Linux-parisc archive on lore.kernel.org
 help / color / Atom feed
From: Aleksa Sarai <cyphar@cyphar.com>
To: Al Viro <viro@zeniv.linux.org.uk>,
	Jeff Layton <jlayton@kernel.org>,
	"J. Bruce Fields" <bfields@fieldses.org>,
	Arnd Bergmann <arnd@arndb.de>,
	David Howells <dhowells@redhat.com>,
	Shuah Khan <shuah@kernel.org>,
	Shuah Khan <skhan@linuxfoundation.org>,
	Ingo Molnar <mingo@redhat.com>,
	Peter Zijlstra <peterz@infradead.org>,
	Christian Brauner <christian@brauner.io>
Cc: Aleksa Sarai <cyphar@cyphar.com>,
	Eric Biederman <ebiederm@xmission.com>,
	Andy Lutomirski <luto@kernel.org>, Jann Horn <jannh@google.com>,
	David Drysdale <drysdale@google.com>,
	Tycho Andersen <tycho@tycho.ws>,
	Kees Cook <keescook@chromium.org>,
	Linus Torvalds <torvalds@linux-foundation.org>,
	Andrew Morton <akpm@linux-foundation.org>,
	Alexei Starovoitov <ast@kernel.org>,
	Chanho Min <chanho.min@lge.com>, Oleg Nesterov <oleg@redhat.com>,
	Rasmus Villemoes <linux@rasmusvillemoes.dk>,
	Alexander Shishkin <alexander.shishkin@linux.intel.com>,
	Jiri Olsa <jolsa@redhat.com>, Namhyung Kim <namhyung@kernel.org>,
	Aleksa Sarai <asarai@suse.de>,
	containers@lists.linux-foundation.org,
	linux-alpha@vger.kernel.org, linux-api@vger.kernel.org,
	linux-arch@vger.kernel.org, linux-arm-kernel@lists.infradead.org,
	linux-fsdevel@vger.kernel.org, linux-ia64@vger.kernel.org,
	linux-kernel@vger.kernel.org, linux-kselftest@vger.kernel.org,
	linux-m68k@lists.linux-m68k.org, linux-mips@vger.kernel.org,
	linux-parisc@vger.kernel.org, linuxppc-dev@lists.ozlabs.org,
	linux-s390@vger.kernel.org, linux-sh@vger.kernel.org,
	linux-xtensa@linux-xtensa.org, sparclinux@vger.kernel.org
Subject: [PATCH v12 00/12] namei: openat2(2) path resolution restrictions
Date: Thu,  5 Sep 2019 06:19:21 +1000
Message-ID: <20190904201933.10736-1-cyphar@cyphar.com> (raw)

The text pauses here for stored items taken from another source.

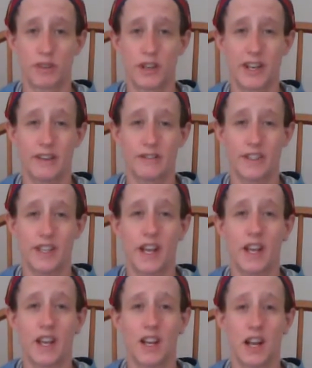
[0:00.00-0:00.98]
pray every
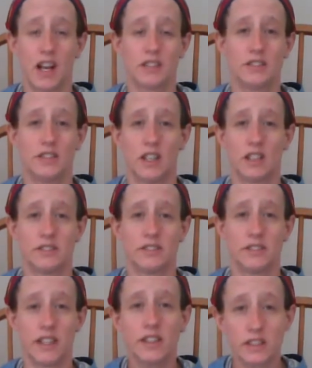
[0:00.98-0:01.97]
day and ask God
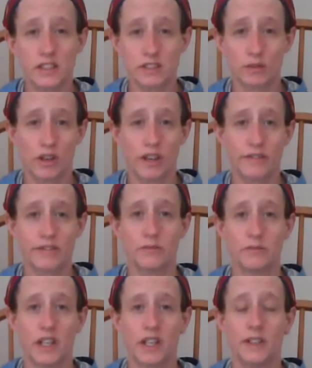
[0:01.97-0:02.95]
to take this away
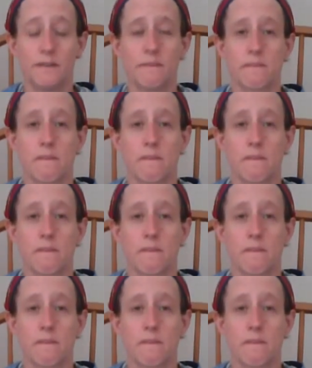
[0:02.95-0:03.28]
from me.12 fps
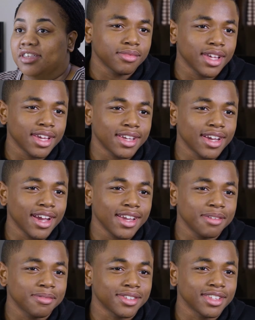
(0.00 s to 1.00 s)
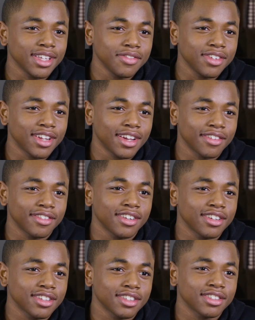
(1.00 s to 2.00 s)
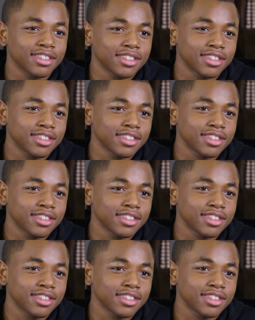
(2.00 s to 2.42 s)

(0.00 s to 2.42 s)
Like, I didn't believe it at first.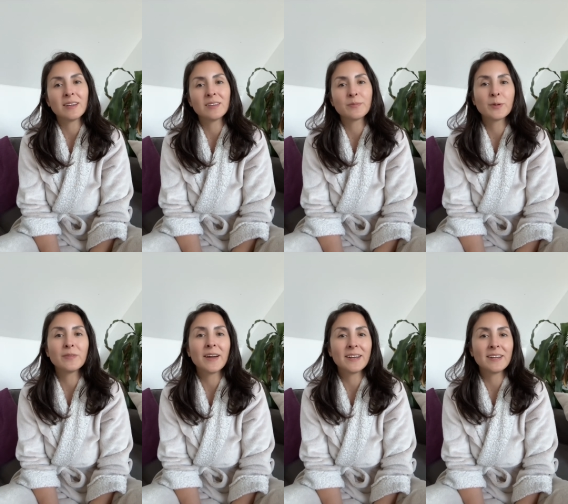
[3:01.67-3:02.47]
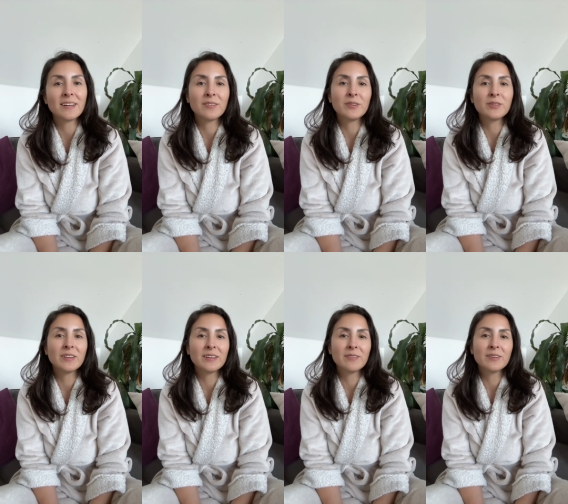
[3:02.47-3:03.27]
is provided if you
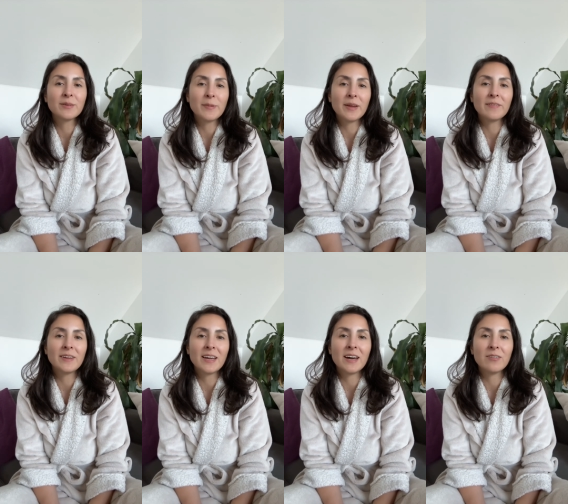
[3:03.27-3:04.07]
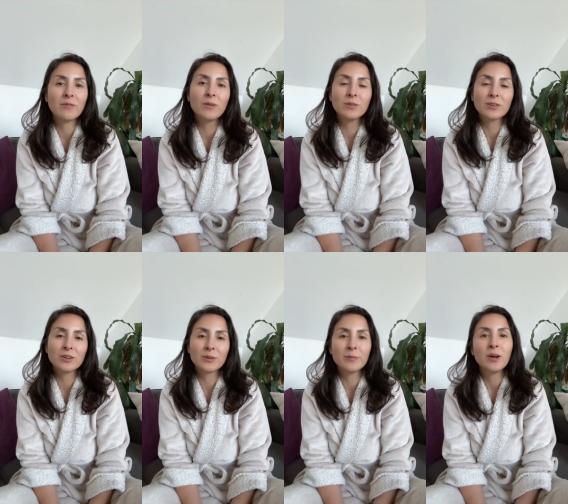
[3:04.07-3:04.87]
deliver the baby at full
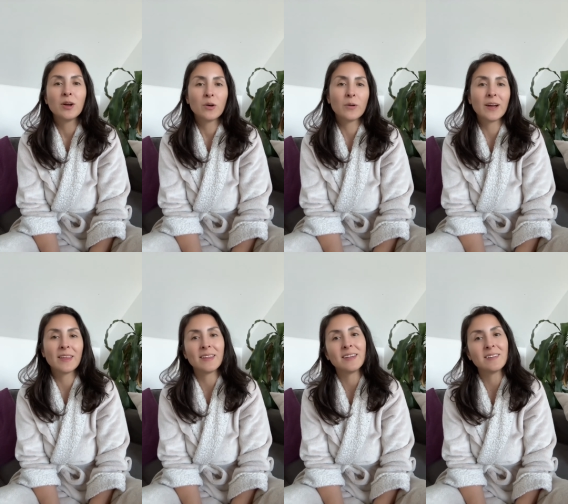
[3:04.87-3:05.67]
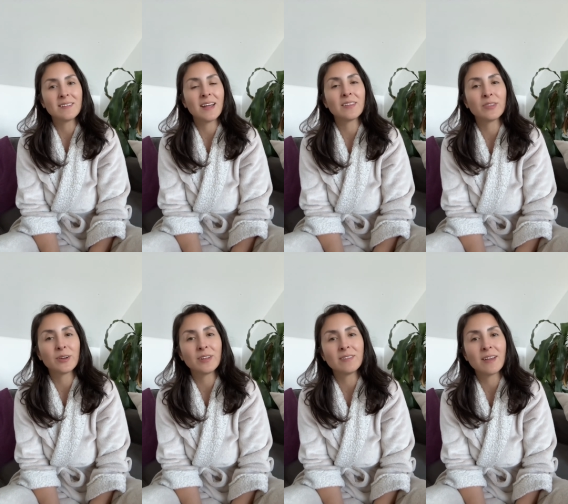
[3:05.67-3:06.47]
term or at least at
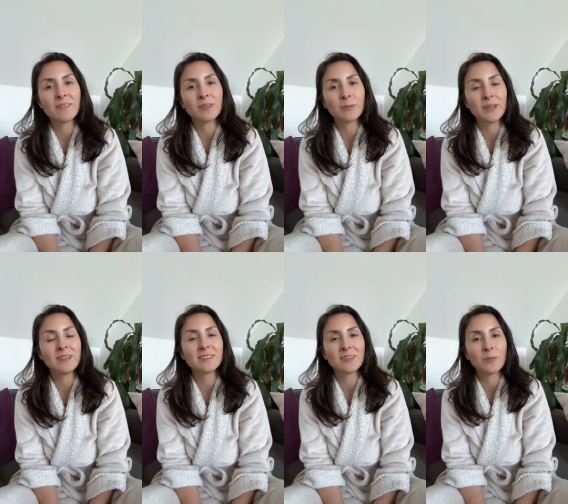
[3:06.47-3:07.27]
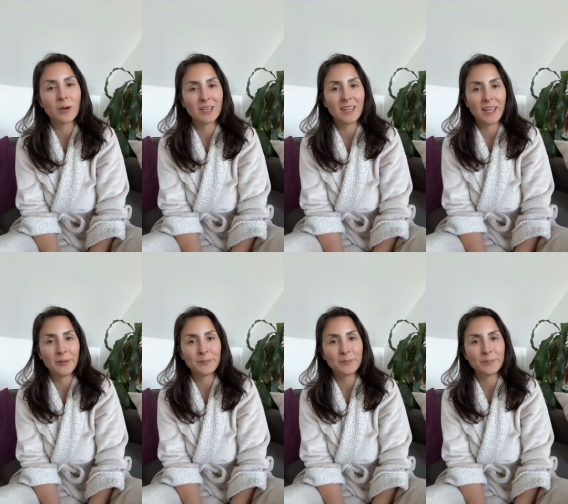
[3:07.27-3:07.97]
37 weeks and one day.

This patchset is being developed here:
    <https://github.com/cyphar/linux/tree/resolveat/master>

Patch changelog:
 v12:
  * Remove @how->reserved field from openat2(2), and instead use the
    (struct, size) design for syscall extensions.
  * Implement copy_struct_{to,from}_user() to unify (struct, size)
    syscall extension designs (as well as make them slightly more
    efficient by using memchr_inv() as well as using buffers and
    avoiding repeated access_ok() checks for trailing byte operations).
    * Port sched_setattr(), perf_event_attr(), and clone3() to use the
      new helpers.
 v11: <https://lore.kernel.org/lkml/20190820033406.29796-1-cyphar@cyphar.com/>
      <https://lore.kernel.org/lkml/20190728010207.9781-1-cyphar@cyphar.com/>
 v10: <https://lore.kernel.org/lkml/20190719164225.27083-1-cyphar@cyphar.com/>
 v09: <https://lore.kernel.org/lkml/20190706145737.5299-1-cyphar@cyphar.com/>
 v08: <https://lore.kernel.org/lkml/20190520133305.11925-1-cyphar@cyphar.com/>
 v07: <https://lore.kernel.org/lkml/20190507164317.13562-1-cyphar@cyphar.com/>
 v06: <https://lore.kernel.org/lkml/20190506165439.9155-1-cyphar@cyphar.com/>
 v05: <https://lore.kernel.org/lkml/20190320143717.2523-1-cyphar@cyphar.com/>
 v04: <https://lore.kernel.org/lkml/20181112142654.341-1-cyphar@cyphar.com/>
 v03: <https://lore.kernel.org/lkml/20181009070230.12884-1-cyphar@cyphar.com/>
 v02: <https://lore.kernel.org/lkml/20181009065300.11053-1-cyphar@cyphar.com/>
 v01: <https://lore.kernel.org/lkml/20180929103453.12025-1-cyphar@cyphar.com/>

The need for some sort of control over VFS's path resolution (to avoid
malicious paths resulting in inadvertent breakouts) has been a very
long-standing desire of many userspace applications. This patchset is a
revival of Al Viro's old AT_NO_JUMPS[1,2] patchset (which was a variant
of David Drysdale's O_BENEATH patchset[3] which was a spin-off of the
Capsicum project[4]) with a few additions and changes made based on the
previous discussion within [5] as well as others I felt were useful.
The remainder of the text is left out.